## TASK DETAILS
Transcribe every entry that follows, word for word, and omit the images.

## THE DATA
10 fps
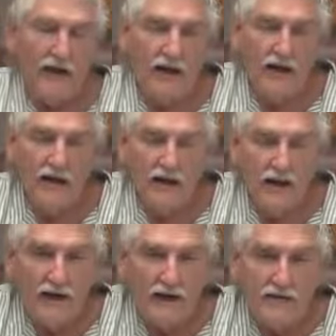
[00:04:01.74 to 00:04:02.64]
I
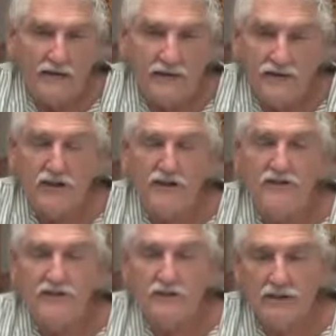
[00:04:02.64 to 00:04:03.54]
I
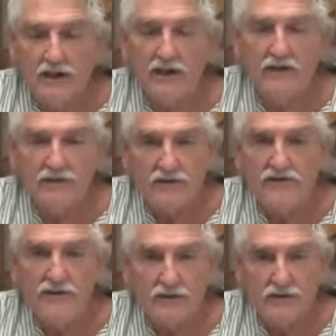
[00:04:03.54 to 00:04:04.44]
just love to
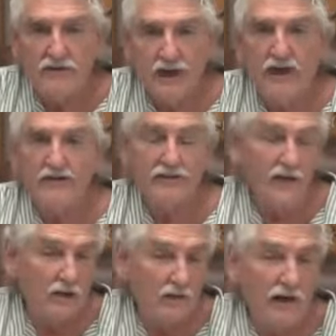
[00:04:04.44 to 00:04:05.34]
see you guys
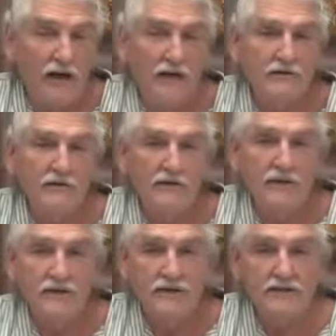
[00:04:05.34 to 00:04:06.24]
go out
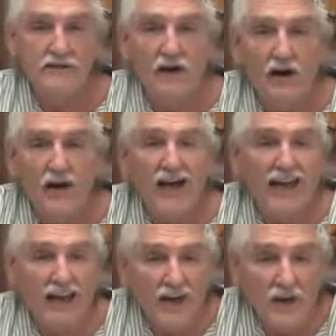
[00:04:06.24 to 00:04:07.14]
start a
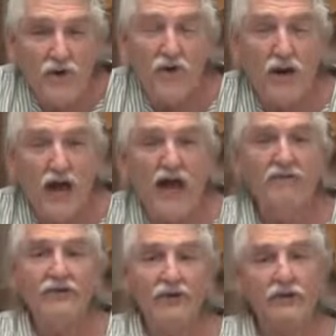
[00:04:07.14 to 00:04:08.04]
new
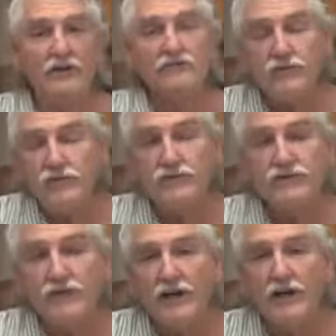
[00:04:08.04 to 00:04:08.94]
livelihood for
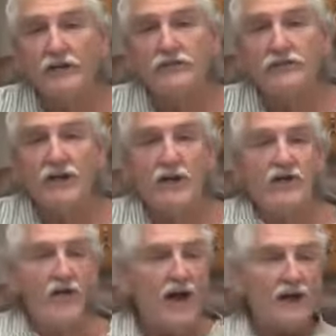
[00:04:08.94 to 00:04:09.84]
yourselves
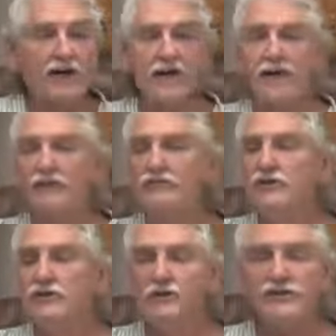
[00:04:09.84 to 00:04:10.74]
that gives
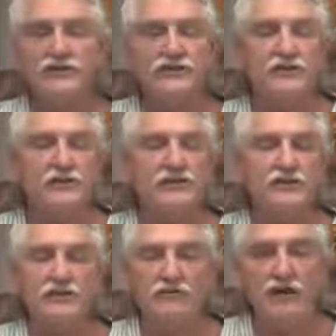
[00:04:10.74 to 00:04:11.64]
you a
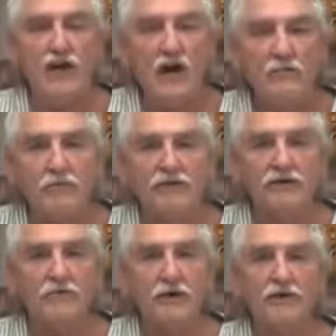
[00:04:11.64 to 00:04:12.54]
sense of
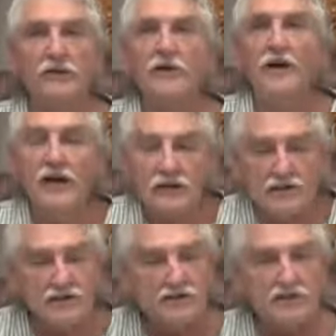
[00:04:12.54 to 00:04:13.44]
accomplishment and
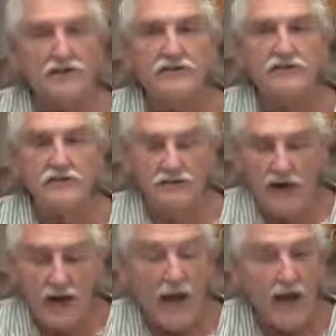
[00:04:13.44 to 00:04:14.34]
a sense of
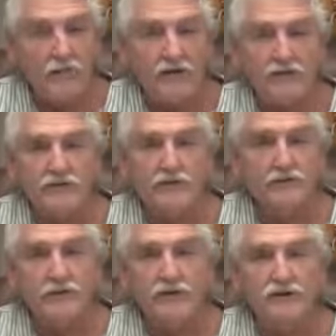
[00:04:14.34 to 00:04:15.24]
happiness
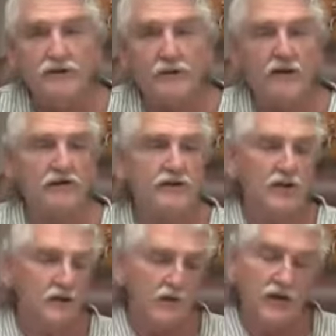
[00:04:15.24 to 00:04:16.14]
and peace because
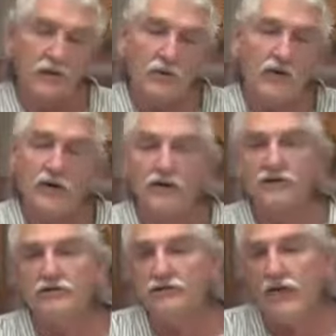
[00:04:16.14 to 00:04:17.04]
not only you're working on
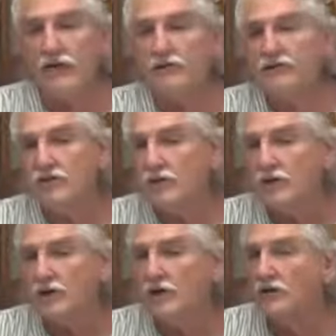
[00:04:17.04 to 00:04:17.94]
yourselves, you're
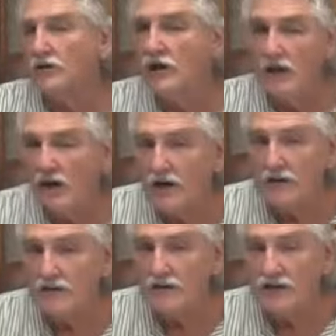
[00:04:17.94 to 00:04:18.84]
working on the
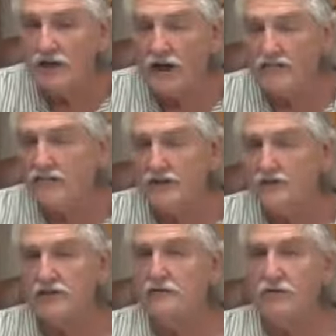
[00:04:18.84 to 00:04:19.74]
others. And I've
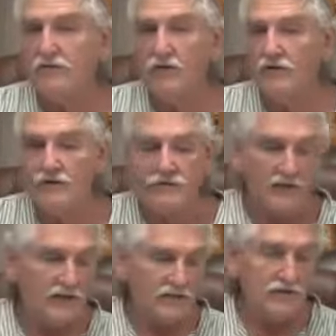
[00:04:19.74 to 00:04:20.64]
said this before, there's,
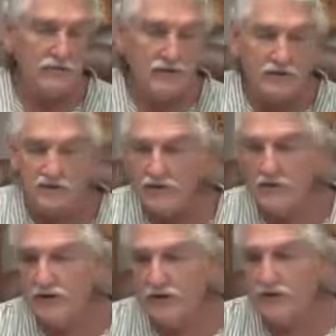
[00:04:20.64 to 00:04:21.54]
to me, there's
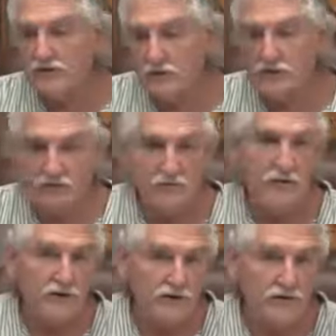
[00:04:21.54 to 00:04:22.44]
nothing much more
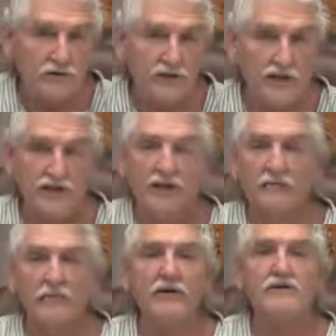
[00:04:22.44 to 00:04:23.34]
spiritual than to
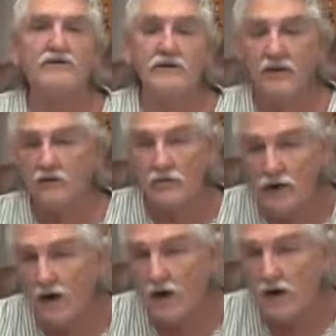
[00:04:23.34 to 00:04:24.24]
help others get
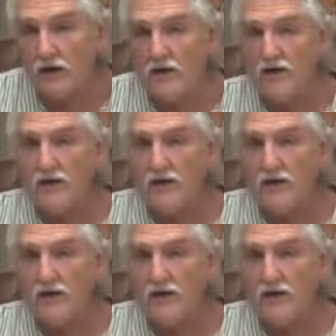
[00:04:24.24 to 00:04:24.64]
well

## TASK RESULT
10 fps
[00:04:01.74 to 00:04:02.64]
I
[00:04:02.64 to 00:04:03.54]
I
[00:04:03.54 to 00:04:04.44]
just love to
[00:04:04.44 to 00:04:05.34]
see you guys
[00:04:05.34 to 00:04:06.24]
go out
[00:04:06.24 to 00:04:07.14]
start a
[00:04:07.14 to 00:04:08.04]
new
[00:04:08.04 to 00:04:08.94]
livelihood for
[00:04:08.94 to 00:04:09.84]
yourselves
[00:04:09.84 to 00:04:10.74]
that gives
[00:04:10.74 to 00:04:11.64]
you a
[00:04:11.64 to 00:04:12.54]
sense of
[00:04:12.54 to 00:04:13.44]
accomplishment and
[00:04:13.44 to 00:04:14.34]
a sense of
[00:04:14.34 to 00:04:15.24]
happiness
[00:04:15.24 to 00:04:16.14]
and peace because
[00:04:16.14 to 00:04:17.04]
not only you're working on
[00:04:17.04 to 00:04:17.94]
yourselves, you're
[00:04:17.94 to 00:04:18.84]
working on the
[00:04:18.84 to 00:04:19.74]
others. And I've
[00:04:19.74 to 00:04:20.64]
said this before, there's,
[00:04:20.64 to 00:04:21.54]
to me, there's
[00:04:21.54 to 00:04:22.44]
nothing much more
[00:04:22.44 to 00:04:23.34]
spiritual than to
[00:04:23.34 to 00:04:24.24]
help others get
[00:04:24.24 to 00:04:24.64]
well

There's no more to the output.